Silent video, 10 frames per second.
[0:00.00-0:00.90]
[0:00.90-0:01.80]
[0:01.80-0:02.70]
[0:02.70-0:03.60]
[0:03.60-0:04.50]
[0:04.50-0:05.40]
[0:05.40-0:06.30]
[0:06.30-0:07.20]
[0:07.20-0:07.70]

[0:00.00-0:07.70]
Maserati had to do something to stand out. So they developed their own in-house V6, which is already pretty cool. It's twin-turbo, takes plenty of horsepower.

########

_WORK TO BE COMPLETED_: Output the full listing. Match it exactly.

_RESPONSE_:
Silent video, 10 frames per second.
[0:00.00-0:00.90]
[0:00.90-0:01.80]
[0:01.80-0:02.70]
[0:02.70-0:03.60]
[0:03.60-0:04.50]
[0:04.50-0:05.40]
[0:05.40-0:06.30]
[0:06.30-0:07.20]
[0:07.20-0:07.70]

[0:00.00-0:07.70]
Maserati had to do something to stand out. So they developed their own in-house V6, which is already pretty cool. It's twin-turbo, takes plenty of horsepower.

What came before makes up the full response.